── EXTRACTED DATA
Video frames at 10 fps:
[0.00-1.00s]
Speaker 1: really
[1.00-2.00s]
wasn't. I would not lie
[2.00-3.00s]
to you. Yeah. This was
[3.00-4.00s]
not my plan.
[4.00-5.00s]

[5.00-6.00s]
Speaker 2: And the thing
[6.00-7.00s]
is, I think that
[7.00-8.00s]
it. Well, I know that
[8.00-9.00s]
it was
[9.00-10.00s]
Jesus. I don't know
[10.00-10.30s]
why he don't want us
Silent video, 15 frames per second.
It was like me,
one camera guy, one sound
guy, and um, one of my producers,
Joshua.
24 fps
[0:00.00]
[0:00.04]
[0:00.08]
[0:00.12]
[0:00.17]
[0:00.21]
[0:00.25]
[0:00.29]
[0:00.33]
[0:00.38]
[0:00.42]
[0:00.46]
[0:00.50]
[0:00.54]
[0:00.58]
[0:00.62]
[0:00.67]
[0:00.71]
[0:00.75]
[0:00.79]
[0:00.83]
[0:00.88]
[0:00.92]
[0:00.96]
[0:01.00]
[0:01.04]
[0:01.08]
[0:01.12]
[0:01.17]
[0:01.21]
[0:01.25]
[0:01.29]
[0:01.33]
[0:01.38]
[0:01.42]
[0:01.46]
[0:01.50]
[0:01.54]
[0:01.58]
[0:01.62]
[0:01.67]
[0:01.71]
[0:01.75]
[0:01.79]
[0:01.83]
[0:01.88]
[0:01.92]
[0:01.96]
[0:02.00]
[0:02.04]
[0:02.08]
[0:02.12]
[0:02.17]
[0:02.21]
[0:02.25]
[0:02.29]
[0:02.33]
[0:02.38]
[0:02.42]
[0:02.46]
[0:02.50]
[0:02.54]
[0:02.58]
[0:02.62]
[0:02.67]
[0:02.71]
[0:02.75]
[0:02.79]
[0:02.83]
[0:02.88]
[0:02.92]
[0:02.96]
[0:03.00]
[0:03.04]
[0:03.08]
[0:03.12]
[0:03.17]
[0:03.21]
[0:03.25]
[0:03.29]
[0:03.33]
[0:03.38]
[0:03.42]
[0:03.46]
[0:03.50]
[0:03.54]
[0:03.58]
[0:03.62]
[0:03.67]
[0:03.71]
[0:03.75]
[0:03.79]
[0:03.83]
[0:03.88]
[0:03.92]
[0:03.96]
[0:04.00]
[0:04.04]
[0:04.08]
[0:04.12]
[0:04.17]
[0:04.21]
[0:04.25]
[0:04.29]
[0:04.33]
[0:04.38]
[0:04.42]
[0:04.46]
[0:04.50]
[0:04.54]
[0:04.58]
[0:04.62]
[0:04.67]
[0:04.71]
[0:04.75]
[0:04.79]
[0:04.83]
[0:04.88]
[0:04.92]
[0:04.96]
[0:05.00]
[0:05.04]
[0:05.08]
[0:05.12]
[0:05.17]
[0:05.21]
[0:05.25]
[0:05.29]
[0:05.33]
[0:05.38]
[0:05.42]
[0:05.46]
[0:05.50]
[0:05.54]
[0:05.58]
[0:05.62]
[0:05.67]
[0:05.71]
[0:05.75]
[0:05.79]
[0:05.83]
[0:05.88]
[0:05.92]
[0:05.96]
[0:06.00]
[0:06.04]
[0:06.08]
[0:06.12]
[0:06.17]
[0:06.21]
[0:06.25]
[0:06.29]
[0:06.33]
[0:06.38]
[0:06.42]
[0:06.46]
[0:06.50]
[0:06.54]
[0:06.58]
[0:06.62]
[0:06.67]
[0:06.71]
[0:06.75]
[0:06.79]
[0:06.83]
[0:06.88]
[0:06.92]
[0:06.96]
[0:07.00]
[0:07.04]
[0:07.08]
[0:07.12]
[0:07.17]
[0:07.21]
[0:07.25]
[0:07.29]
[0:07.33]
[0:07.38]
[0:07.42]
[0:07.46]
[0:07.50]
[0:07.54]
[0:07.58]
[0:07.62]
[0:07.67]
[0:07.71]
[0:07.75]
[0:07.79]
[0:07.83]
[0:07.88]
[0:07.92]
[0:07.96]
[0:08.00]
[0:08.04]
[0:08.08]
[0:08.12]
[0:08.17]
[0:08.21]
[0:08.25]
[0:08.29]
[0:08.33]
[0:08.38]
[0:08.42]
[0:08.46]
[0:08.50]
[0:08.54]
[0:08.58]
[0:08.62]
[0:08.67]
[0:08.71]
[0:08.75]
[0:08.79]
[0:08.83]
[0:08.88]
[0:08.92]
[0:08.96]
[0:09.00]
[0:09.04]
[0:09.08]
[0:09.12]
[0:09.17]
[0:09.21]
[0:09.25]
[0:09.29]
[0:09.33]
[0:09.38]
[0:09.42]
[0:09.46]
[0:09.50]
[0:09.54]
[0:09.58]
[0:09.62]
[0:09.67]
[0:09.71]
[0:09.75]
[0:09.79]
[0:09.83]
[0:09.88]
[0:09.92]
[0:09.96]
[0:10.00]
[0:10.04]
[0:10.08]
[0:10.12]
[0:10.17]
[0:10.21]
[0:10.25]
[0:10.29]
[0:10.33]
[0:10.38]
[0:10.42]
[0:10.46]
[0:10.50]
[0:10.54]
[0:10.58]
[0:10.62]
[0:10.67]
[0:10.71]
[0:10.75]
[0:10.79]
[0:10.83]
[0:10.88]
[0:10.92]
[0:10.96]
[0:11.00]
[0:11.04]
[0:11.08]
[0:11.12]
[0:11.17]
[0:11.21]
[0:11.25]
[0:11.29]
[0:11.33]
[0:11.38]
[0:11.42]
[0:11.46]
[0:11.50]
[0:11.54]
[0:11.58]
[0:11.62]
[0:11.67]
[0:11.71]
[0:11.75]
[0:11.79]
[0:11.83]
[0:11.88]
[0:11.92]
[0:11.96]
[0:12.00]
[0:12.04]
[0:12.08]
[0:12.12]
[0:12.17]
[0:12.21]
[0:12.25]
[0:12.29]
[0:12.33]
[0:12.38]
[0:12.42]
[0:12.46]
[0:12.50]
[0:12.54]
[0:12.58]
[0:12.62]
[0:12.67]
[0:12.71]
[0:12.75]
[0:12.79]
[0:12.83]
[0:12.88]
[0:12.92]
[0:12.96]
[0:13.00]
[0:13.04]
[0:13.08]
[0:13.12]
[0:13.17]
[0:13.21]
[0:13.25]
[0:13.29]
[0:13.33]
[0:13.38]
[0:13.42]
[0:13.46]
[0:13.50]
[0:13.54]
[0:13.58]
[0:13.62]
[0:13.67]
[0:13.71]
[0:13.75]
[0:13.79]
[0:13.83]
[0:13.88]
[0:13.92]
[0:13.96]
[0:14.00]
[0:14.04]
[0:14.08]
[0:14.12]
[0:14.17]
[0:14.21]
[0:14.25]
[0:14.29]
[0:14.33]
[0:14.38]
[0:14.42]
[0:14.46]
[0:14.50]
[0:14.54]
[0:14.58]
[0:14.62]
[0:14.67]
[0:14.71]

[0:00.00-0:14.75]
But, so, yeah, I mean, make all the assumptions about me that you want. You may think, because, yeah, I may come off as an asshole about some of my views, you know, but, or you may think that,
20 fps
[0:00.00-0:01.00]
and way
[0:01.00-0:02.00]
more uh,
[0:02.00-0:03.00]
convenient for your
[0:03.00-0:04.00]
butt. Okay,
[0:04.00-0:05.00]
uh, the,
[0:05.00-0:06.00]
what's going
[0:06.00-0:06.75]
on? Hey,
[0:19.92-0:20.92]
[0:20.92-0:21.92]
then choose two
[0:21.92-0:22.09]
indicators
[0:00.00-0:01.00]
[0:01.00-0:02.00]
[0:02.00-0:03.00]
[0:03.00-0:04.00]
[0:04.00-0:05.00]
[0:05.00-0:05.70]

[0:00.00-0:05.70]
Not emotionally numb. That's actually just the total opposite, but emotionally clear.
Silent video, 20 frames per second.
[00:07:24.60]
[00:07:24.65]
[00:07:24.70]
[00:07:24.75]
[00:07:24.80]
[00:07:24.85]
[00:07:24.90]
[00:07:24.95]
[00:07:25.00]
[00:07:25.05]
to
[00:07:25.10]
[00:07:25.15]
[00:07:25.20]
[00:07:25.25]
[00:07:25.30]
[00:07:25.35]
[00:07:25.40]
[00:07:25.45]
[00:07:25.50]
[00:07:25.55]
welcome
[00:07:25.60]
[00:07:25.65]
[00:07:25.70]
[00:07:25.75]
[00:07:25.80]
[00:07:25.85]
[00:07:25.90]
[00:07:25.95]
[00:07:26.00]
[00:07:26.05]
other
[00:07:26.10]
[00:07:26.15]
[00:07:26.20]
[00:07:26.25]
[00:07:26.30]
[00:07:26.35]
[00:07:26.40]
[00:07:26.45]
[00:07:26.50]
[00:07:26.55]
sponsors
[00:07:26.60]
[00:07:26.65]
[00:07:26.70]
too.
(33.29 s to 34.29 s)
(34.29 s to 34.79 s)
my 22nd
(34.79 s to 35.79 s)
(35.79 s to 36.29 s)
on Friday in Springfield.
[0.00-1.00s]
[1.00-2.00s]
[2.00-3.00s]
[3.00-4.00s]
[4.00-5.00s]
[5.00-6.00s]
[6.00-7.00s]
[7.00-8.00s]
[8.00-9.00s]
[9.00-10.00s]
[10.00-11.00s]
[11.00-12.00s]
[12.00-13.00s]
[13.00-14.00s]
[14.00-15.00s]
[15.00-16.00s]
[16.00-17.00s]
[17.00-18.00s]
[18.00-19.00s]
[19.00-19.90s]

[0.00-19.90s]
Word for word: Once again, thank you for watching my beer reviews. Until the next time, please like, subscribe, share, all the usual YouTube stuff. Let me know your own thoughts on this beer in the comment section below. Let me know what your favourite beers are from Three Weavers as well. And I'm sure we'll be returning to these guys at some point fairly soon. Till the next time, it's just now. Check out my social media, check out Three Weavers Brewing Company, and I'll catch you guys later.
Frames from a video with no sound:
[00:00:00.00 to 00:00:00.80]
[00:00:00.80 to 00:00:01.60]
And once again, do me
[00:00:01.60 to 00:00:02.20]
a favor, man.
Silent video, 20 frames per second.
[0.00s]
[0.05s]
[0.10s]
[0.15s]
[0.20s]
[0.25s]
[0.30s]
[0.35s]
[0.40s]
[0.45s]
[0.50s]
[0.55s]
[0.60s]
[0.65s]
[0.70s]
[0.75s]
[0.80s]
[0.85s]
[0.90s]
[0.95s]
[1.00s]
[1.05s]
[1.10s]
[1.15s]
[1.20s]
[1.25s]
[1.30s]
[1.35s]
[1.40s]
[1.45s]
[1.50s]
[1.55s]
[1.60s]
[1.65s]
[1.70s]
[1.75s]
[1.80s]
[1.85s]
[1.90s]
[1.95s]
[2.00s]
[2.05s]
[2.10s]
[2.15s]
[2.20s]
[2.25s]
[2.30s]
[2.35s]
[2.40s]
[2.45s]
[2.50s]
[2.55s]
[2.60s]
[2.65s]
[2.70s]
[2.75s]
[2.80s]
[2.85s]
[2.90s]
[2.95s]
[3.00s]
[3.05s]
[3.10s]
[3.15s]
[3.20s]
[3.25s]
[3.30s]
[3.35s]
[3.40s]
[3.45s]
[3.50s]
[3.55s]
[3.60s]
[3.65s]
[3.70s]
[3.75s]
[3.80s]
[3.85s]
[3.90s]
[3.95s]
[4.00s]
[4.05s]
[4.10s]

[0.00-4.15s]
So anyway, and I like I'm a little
────
Copy every line of the material above in which the string "from" can be found.

Word for word: Once again, thank you for watching my beer reviews. Until the next time, please like, subscribe, share, all the usual YouTube stuff. Let me know your own thoughts on this beer in the comment section below. Let me know what your favourite beers are from Three Weavers as well. And I'm sure we'll be returning to these guys at some point fairly soon. Till the next time, it's just now. Check out my social media, check out Three Weavers Brewing Company, and I'll catch you guys later.
Frames from a video with no sound:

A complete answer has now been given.